Data for analysis:
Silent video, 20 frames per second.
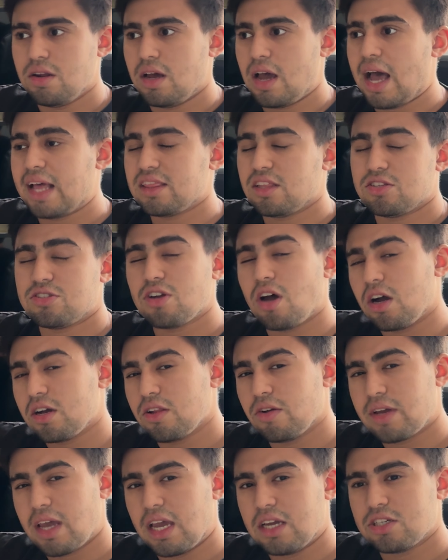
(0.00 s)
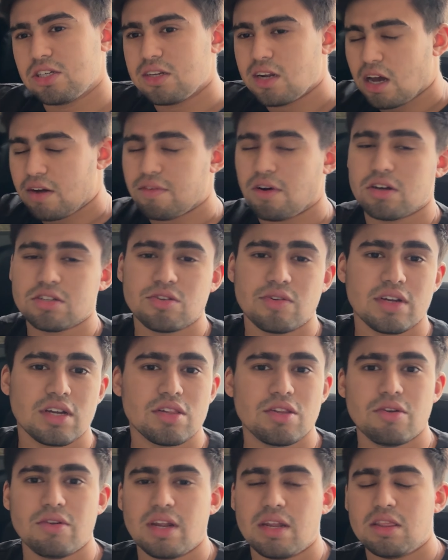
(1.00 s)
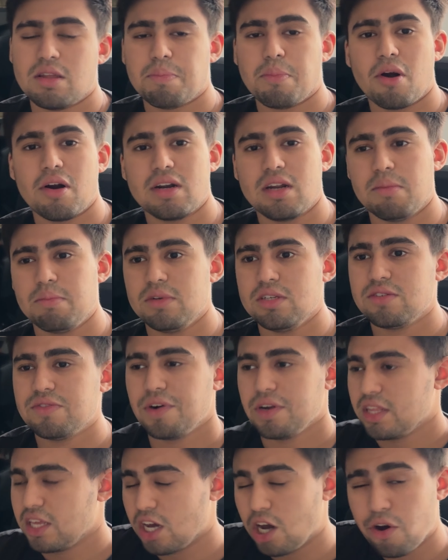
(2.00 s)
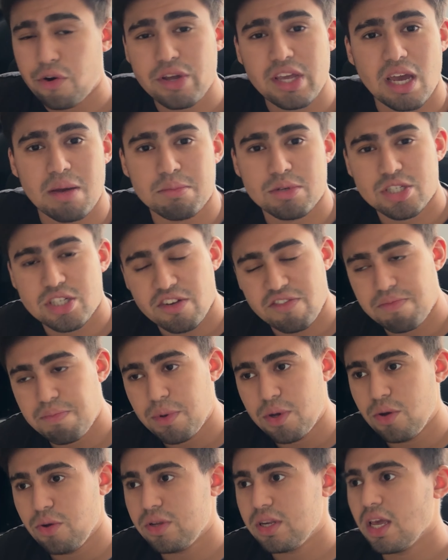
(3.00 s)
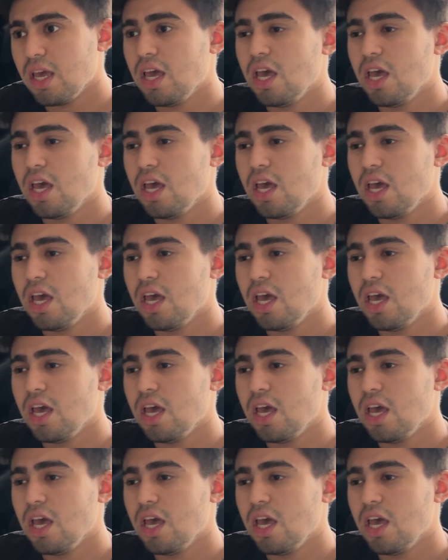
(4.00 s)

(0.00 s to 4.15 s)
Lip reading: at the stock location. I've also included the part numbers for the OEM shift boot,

Aim of the task: Set the listing above down again exactly, leaving pictures out.

Reply:
Silent video, 20 frames per second.
(0.00 s)
(1.00 s)
(2.00 s)
(3.00 s)
(4.00 s)

(0.00 s to 4.15 s)
Lip reading: at the stock location. I've also included the part numbers for the OEM shift boot,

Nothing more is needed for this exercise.